Collected data
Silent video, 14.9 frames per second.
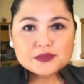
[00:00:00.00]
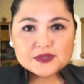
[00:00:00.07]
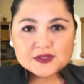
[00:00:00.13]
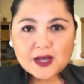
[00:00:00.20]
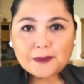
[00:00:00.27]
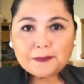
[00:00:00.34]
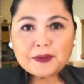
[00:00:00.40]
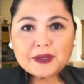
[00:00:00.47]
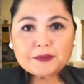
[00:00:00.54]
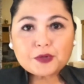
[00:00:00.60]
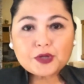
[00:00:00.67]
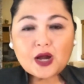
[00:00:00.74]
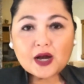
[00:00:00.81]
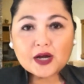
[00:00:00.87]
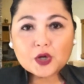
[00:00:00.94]
Some
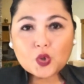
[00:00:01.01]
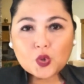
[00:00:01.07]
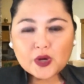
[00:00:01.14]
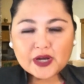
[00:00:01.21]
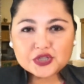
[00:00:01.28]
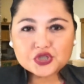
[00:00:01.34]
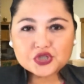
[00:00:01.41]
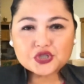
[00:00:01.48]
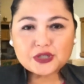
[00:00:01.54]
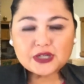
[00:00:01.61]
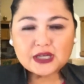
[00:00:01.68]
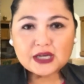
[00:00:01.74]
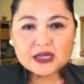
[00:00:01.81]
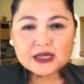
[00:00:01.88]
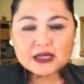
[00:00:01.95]
people are
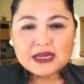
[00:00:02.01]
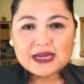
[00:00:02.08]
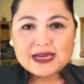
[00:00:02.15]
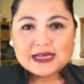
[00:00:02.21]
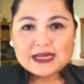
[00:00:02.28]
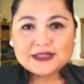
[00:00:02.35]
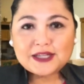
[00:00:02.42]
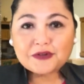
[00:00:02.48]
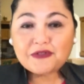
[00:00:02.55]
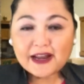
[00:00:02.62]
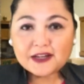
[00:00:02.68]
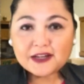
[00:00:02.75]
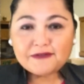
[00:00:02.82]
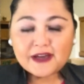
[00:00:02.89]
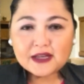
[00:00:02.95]
questioning the
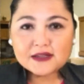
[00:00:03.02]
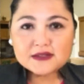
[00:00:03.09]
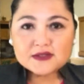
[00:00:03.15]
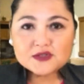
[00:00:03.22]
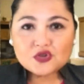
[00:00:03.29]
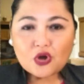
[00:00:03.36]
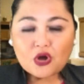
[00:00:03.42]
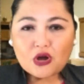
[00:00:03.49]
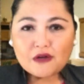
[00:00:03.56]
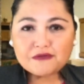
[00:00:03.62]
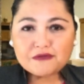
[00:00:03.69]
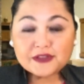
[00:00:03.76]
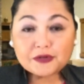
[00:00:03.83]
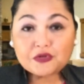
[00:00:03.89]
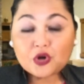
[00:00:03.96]
relevance of
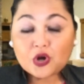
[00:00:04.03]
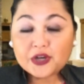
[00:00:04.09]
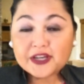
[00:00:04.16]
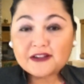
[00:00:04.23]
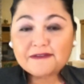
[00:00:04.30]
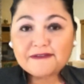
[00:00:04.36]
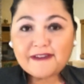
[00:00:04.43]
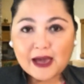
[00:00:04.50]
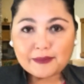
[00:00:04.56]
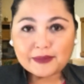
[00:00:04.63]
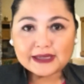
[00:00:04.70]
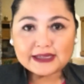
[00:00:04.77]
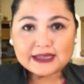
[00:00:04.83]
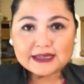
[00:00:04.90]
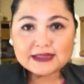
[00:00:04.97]
the royal
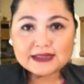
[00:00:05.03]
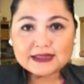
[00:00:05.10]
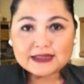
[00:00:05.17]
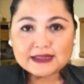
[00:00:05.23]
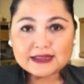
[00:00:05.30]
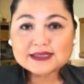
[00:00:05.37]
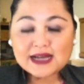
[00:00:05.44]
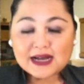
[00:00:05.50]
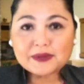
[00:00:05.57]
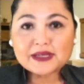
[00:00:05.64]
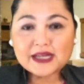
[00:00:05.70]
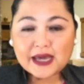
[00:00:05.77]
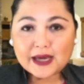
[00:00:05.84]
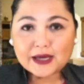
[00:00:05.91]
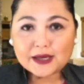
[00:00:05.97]
family in this time and
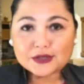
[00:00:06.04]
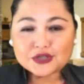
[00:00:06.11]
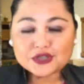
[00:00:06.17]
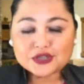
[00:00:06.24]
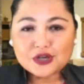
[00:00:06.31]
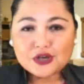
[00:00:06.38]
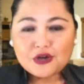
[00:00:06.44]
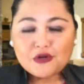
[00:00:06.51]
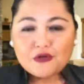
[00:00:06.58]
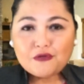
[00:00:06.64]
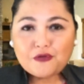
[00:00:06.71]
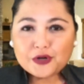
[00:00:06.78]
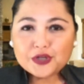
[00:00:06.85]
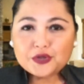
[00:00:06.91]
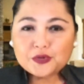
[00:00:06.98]
age. For
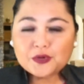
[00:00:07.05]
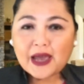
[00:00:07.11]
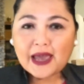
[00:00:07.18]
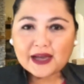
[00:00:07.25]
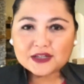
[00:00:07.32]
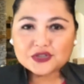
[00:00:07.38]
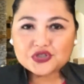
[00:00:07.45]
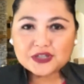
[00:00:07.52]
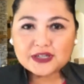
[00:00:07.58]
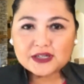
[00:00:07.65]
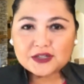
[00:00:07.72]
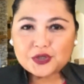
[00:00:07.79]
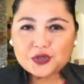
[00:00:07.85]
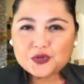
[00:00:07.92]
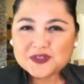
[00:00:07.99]
you, Angela, do you
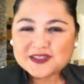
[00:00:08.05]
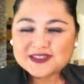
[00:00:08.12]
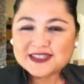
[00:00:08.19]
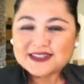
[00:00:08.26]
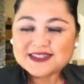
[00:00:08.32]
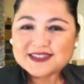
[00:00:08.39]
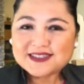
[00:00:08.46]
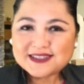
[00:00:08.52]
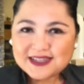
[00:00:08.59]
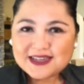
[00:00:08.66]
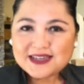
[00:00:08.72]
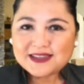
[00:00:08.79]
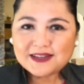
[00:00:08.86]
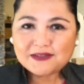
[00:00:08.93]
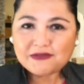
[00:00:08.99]
still see the
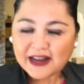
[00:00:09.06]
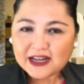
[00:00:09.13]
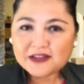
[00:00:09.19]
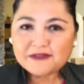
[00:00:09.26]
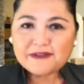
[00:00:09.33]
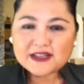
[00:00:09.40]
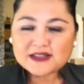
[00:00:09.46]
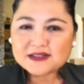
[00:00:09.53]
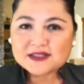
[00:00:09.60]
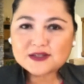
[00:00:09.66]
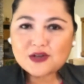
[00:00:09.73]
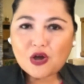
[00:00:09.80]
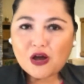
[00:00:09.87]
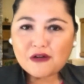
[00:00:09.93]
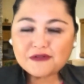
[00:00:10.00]
relevance
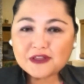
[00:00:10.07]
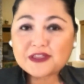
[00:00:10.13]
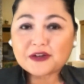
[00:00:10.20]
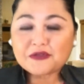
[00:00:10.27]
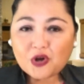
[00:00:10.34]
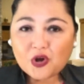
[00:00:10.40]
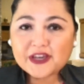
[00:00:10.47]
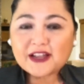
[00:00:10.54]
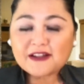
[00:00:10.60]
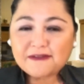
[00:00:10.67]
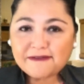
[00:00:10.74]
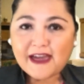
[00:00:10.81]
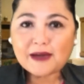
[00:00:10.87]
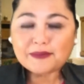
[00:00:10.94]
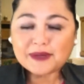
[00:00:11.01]
of the royal
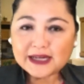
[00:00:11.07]
family?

▸ **Work instructions**: Set down exactly, and only, the lines from the one containing "[00:00:05.17]" through the last line of the entries. Pictures do not belong in the copy.

▸ **Answer for this exercise**:
[00:00:05.17]
[00:00:05.23]
[00:00:05.30]
[00:00:05.37]
[00:00:05.44]
[00:00:05.50]
[00:00:05.57]
[00:00:05.64]
[00:00:05.70]
[00:00:05.77]
[00:00:05.84]
[00:00:05.91]
[00:00:05.97]
family in this time and
[00:00:06.04]
[00:00:06.11]
[00:00:06.17]
[00:00:06.24]
[00:00:06.31]
[00:00:06.38]
[00:00:06.44]
[00:00:06.51]
[00:00:06.58]
[00:00:06.64]
[00:00:06.71]
[00:00:06.78]
[00:00:06.85]
[00:00:06.91]
[00:00:06.98]
age. For
[00:00:07.05]
[00:00:07.11]
[00:00:07.18]
[00:00:07.25]
[00:00:07.32]
[00:00:07.38]
[00:00:07.45]
[00:00:07.52]
[00:00:07.58]
[00:00:07.65]
[00:00:07.72]
[00:00:07.79]
[00:00:07.85]
[00:00:07.92]
[00:00:07.99]
you, Angela, do you
[00:00:08.05]
[00:00:08.12]
[00:00:08.19]
[00:00:08.26]
[00:00:08.32]
[00:00:08.39]
[00:00:08.46]
[00:00:08.52]
[00:00:08.59]
[00:00:08.66]
[00:00:08.72]
[00:00:08.79]
[00:00:08.86]
[00:00:08.93]
[00:00:08.99]
still see the
[00:00:09.06]
[00:00:09.13]
[00:00:09.19]
[00:00:09.26]
[00:00:09.33]
[00:00:09.40]
[00:00:09.46]
[00:00:09.53]
[00:00:09.60]
[00:00:09.66]
[00:00:09.73]
[00:00:09.80]
[00:00:09.87]
[00:00:09.93]
[00:00:10.00]
relevance
[00:00:10.07]
[00:00:10.13]
[00:00:10.20]
[00:00:10.27]
[00:00:10.34]
[00:00:10.40]
[00:00:10.47]
[00:00:10.54]
[00:00:10.60]
[00:00:10.67]
[00:00:10.74]
[00:00:10.81]
[00:00:10.87]
[00:00:10.94]
[00:00:11.01]
of the royal
[00:00:11.07]
family?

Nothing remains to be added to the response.